- **Supplied material**:
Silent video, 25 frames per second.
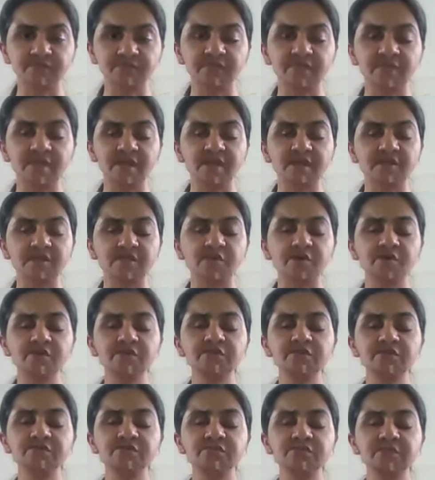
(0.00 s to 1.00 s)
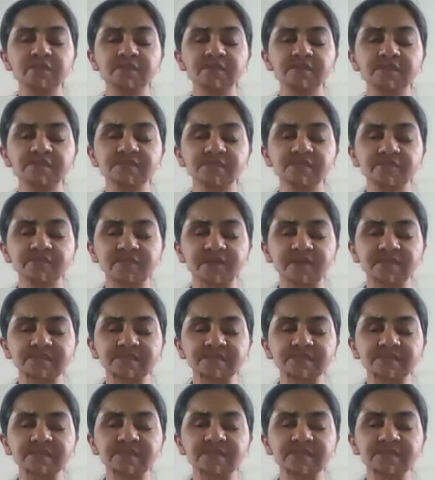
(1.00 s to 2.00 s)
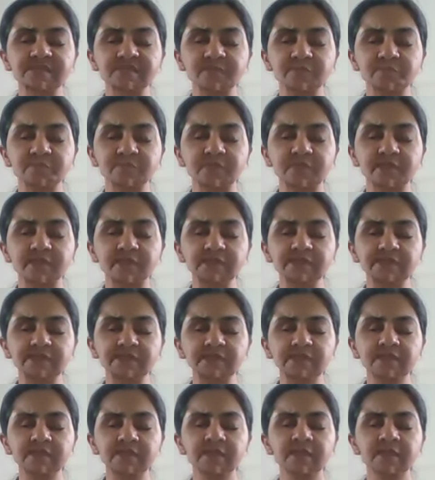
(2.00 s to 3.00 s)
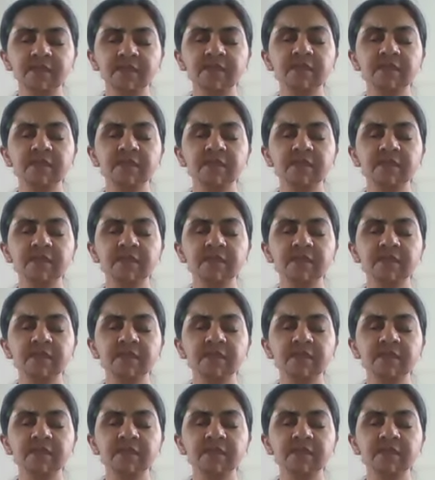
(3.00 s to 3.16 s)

We are not doing Shavasana separately.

- **What you need to do**: The reply must hold each line of the records verbatim and no pictures.

- **Your solution**:
Silent video, 25 frames per second.
(0.00 s to 1.00 s)
(1.00 s to 2.00 s)
(2.00 s to 3.00 s)
(3.00 s to 3.16 s)

We are not doing Shavasana separately.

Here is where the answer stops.